The Pope is a bishop and his power comes from sitting in Peter's chair. Mohammed -- like Calvin or Luther -- is an individual who Systematized his faith and imposed his personal interpretation on others.
I'm also taken by your observations on the literal nature of the texts and the exclusivity inherent in one tongue. I'm hopeful a Muslim will weigh further in on that.
I can understand their concern ... it's the primary reason the Church lays it all down in Latin and simply translates into every other language ... but didn't realize there was any problem with translation, however perfect, being less than authoritative or true.
I guess that's the trouble with having no Magisterium for quality control ... =)
I best lay off else RnMomof7 will get me for propagandizing! Regards.

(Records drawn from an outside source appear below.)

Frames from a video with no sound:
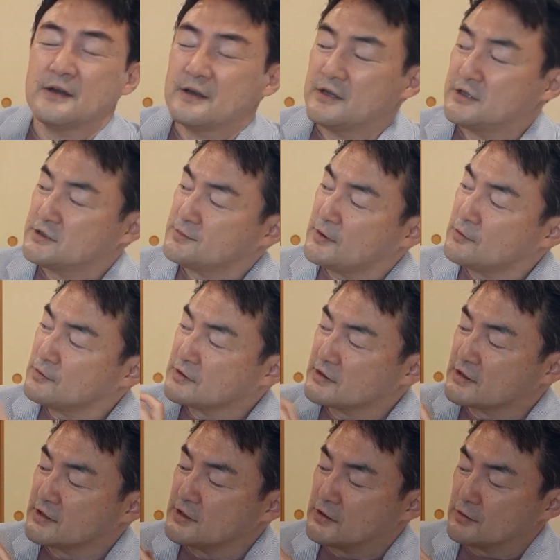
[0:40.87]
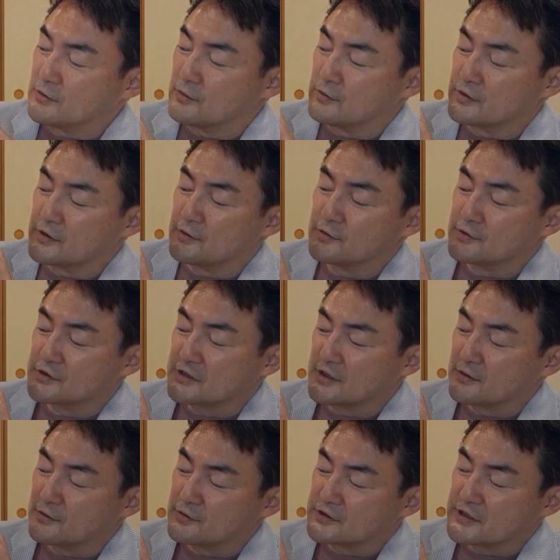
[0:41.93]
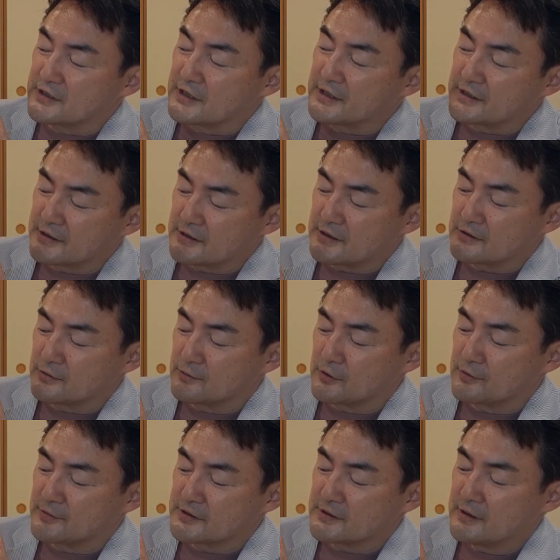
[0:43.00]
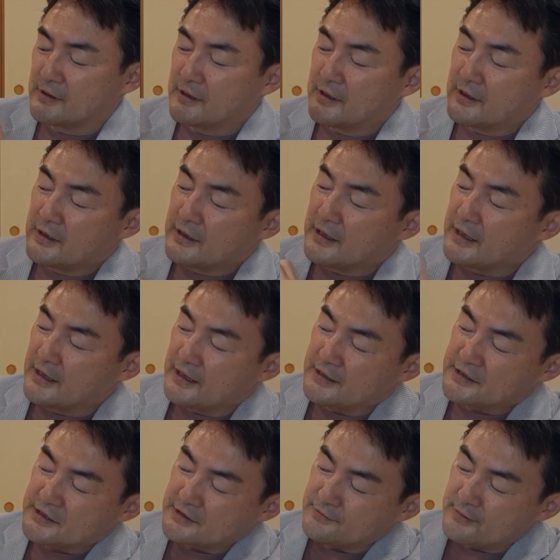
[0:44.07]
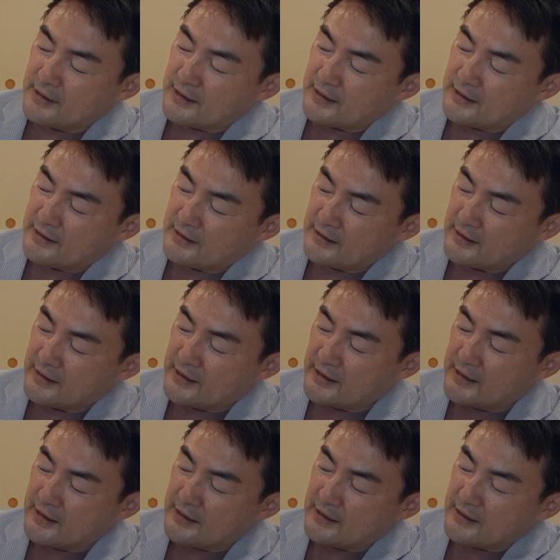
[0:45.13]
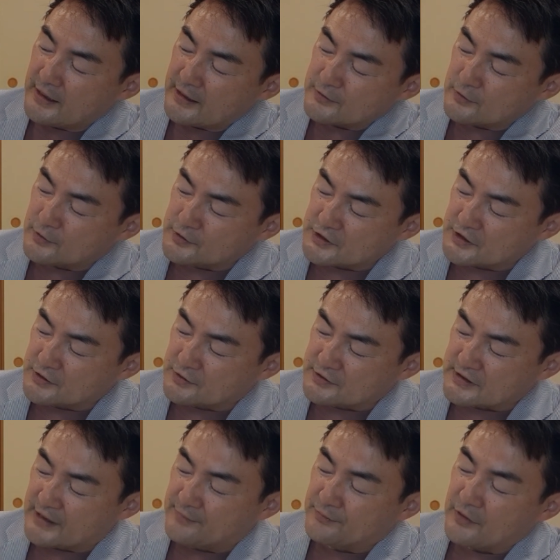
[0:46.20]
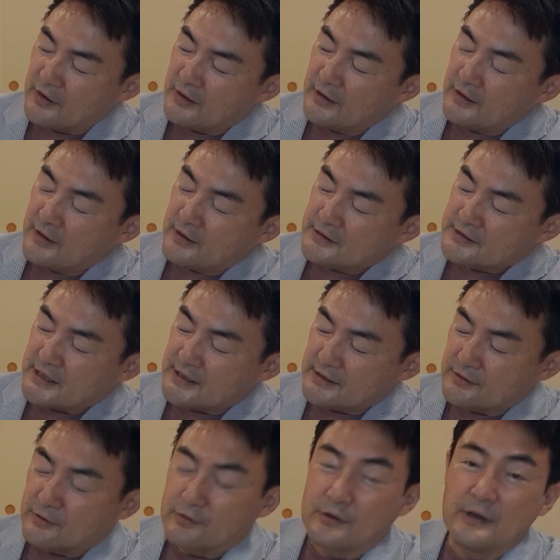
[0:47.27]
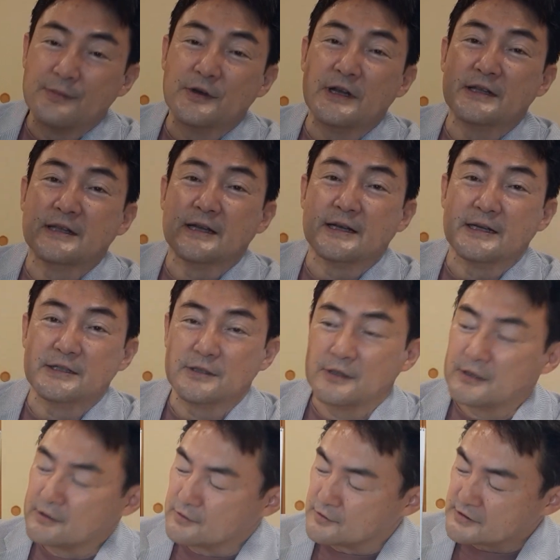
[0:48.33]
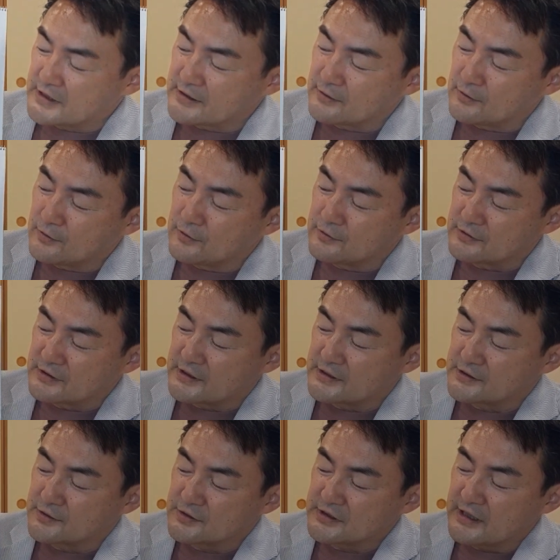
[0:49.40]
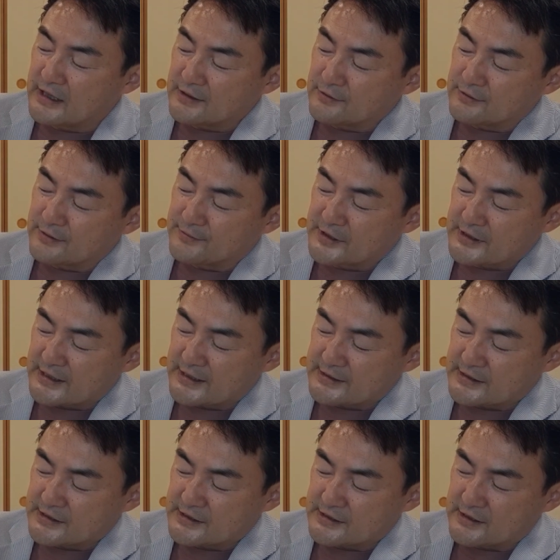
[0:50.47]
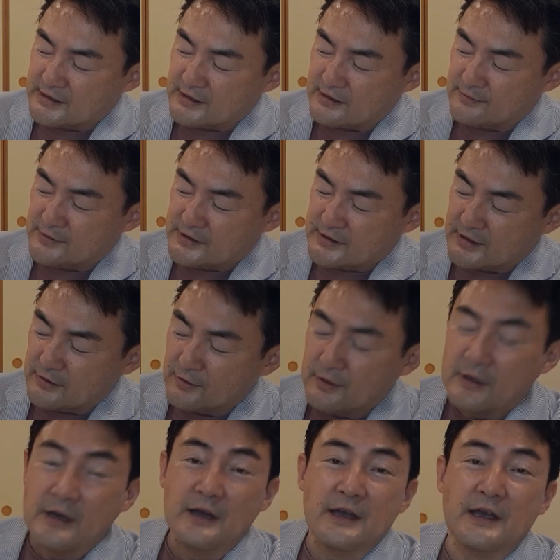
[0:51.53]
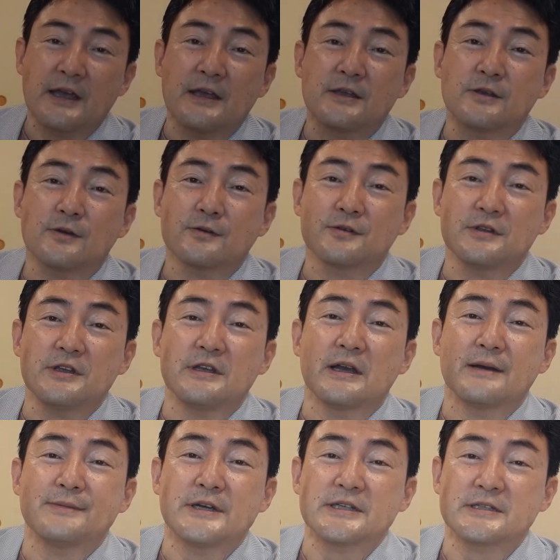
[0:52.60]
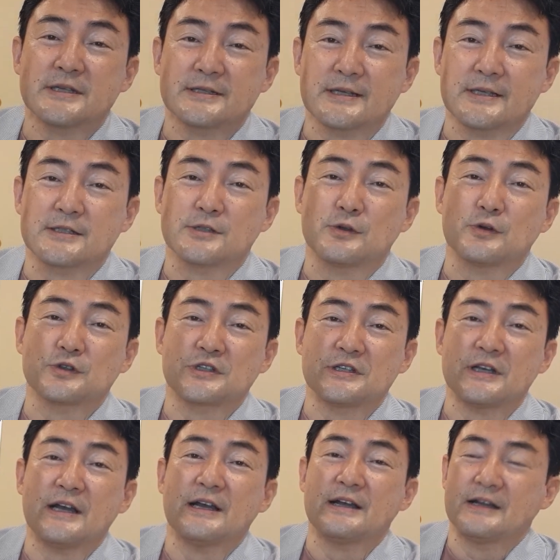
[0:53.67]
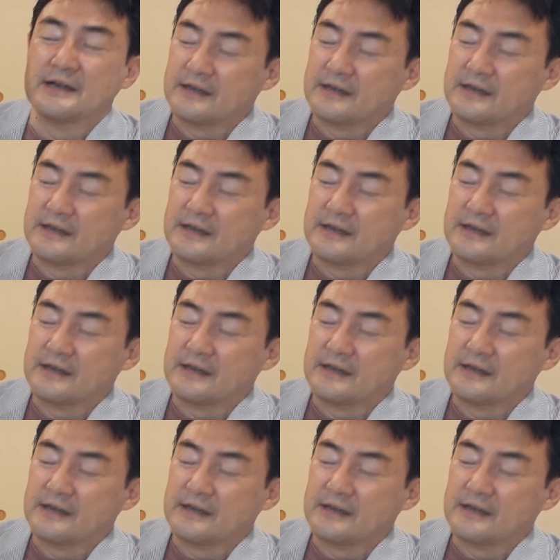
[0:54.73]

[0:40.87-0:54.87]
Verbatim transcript: 一番大きなヒットを記録した曲じゃないかなと思います。えー、詩は、えー、安藤義彦さん作曲は村田和人さんご本人そして後でまた話に出てきますけど編曲に山下達郎氏が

Sorry, but I can't let this one stand. It's great to have a civil discussion on Islam to try to understand it, but for someone from one of the most hierarchial authoritarian religious systems on earth to compare the bloody General Mohammed to theologians Calvin and Luther is just too much. Last I checked it was the Roman church who first burned Protestants and just recently (officially) ended the Inquisition. No one used force to make the first Evangelicals (the original name for Protestants) follow Luther or Calvin--they did because for the first time they could read the Bible--in their own language no less. No historian will dispute it was the power of the Reformers' ideas (straight from Scripture), that won converts not the power of the sword like Mohammed.

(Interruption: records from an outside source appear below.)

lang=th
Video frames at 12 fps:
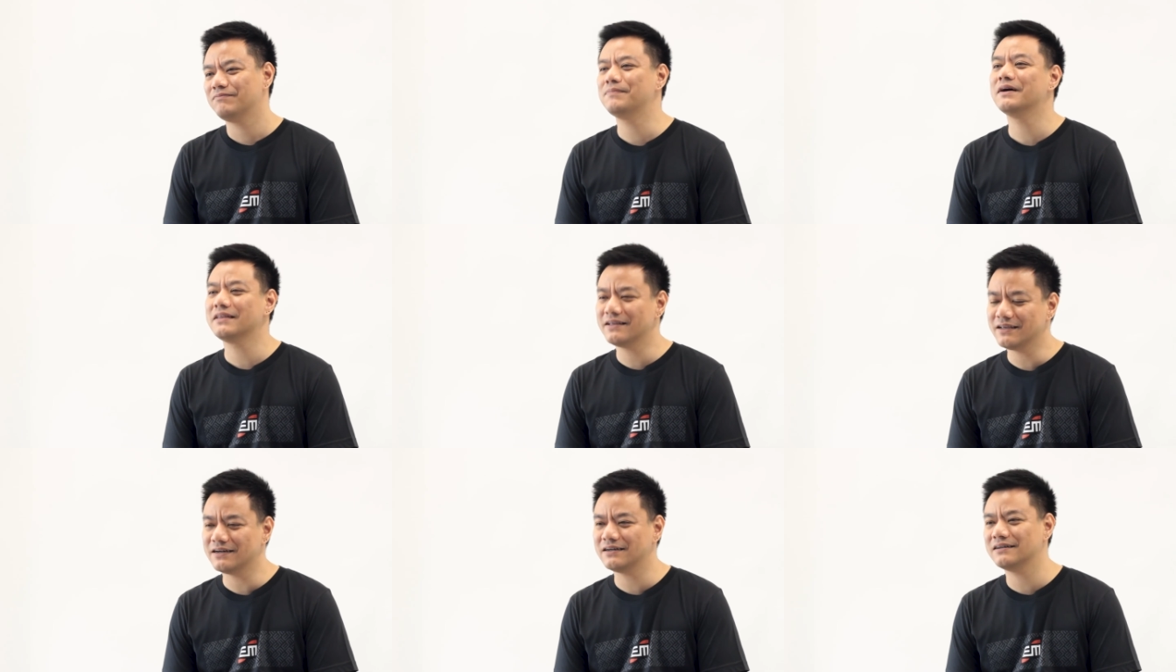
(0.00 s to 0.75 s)
มีเพื่อน
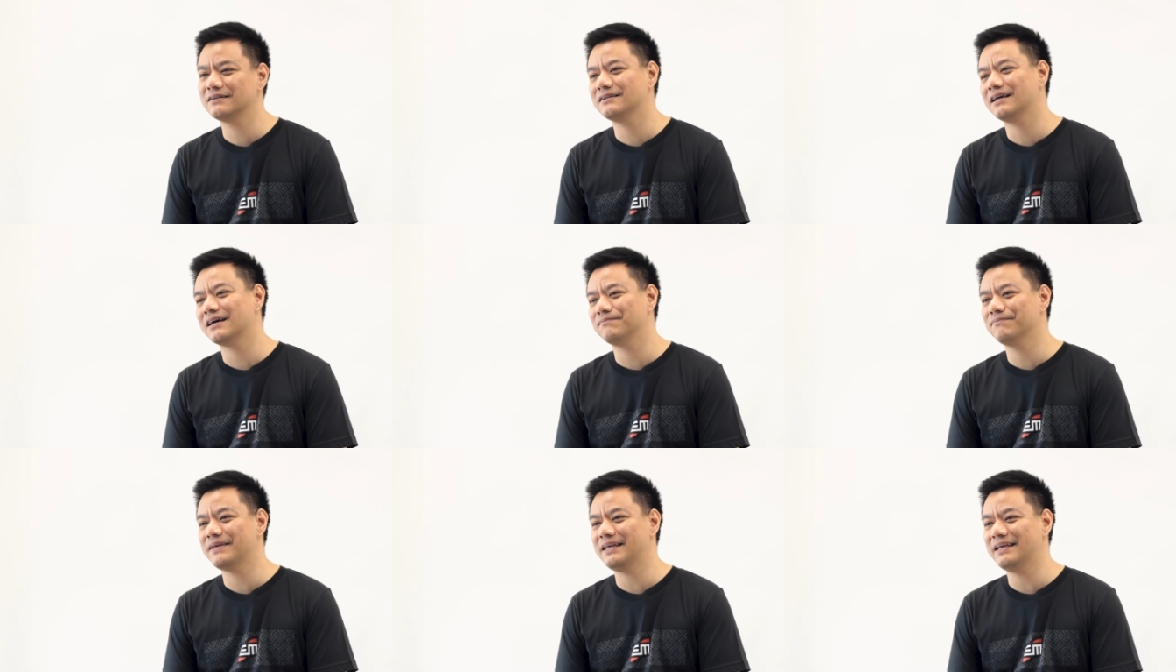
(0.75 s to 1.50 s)
เยอะๆนะค
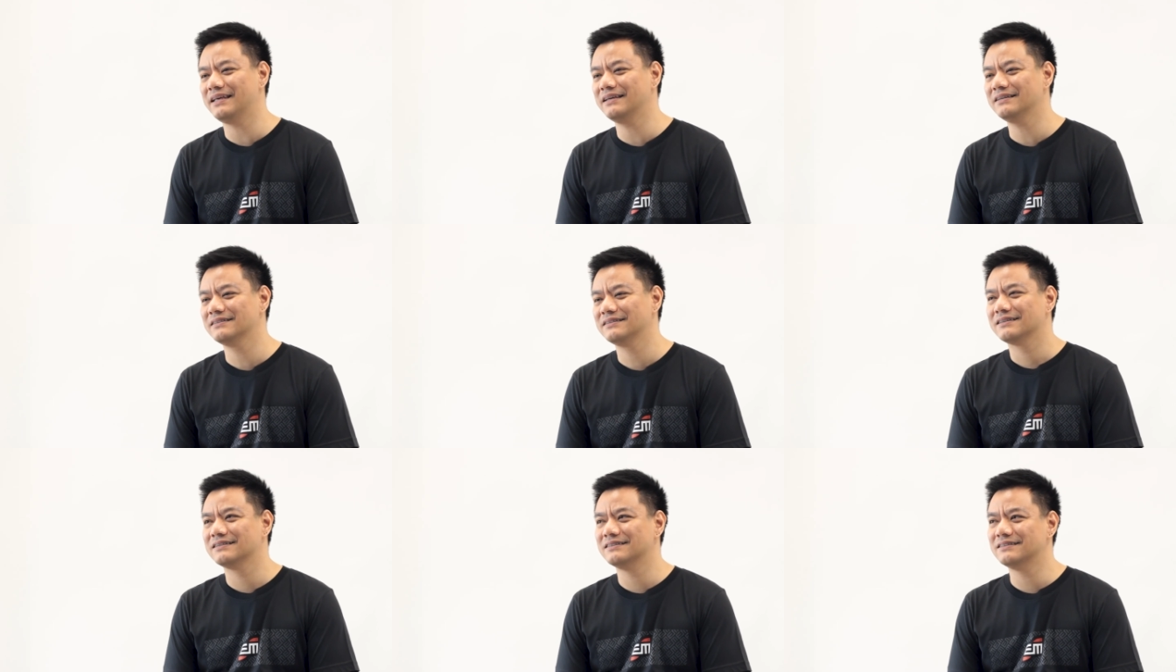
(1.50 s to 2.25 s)
รับมี
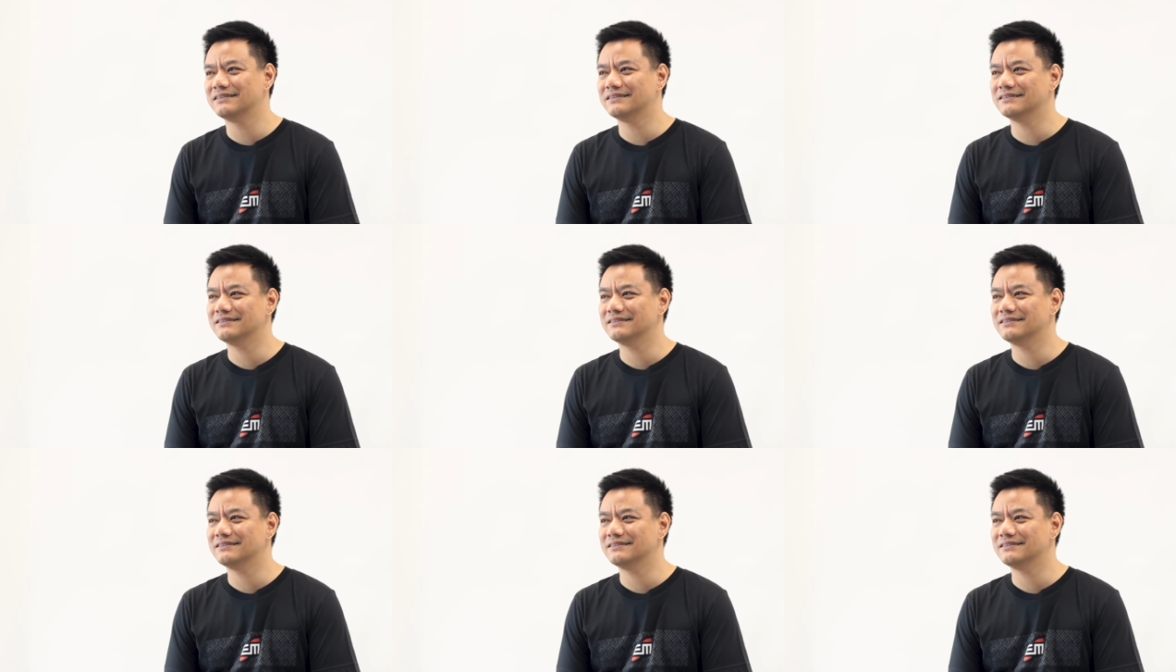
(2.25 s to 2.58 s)
คือ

Yes later Protestants, like the Romanists at the time, used force--regretably, and wrongly--and Calvin did go along with Geneva's government in executing one heretic (while the Roman Catholic church was burning them by the dozens), other than that, both Luther and Calvin were wholey against using force to propagate the good news of the finished work of Jesus.
To be fair to those of you following the Bishop of Rome, no matter what your feelings are either way, there simply is no comparision in how Islam was and is spread--by warfare--and how persons, for the most part have freely chosen the Christian faith, be it Roman, or Evangelical.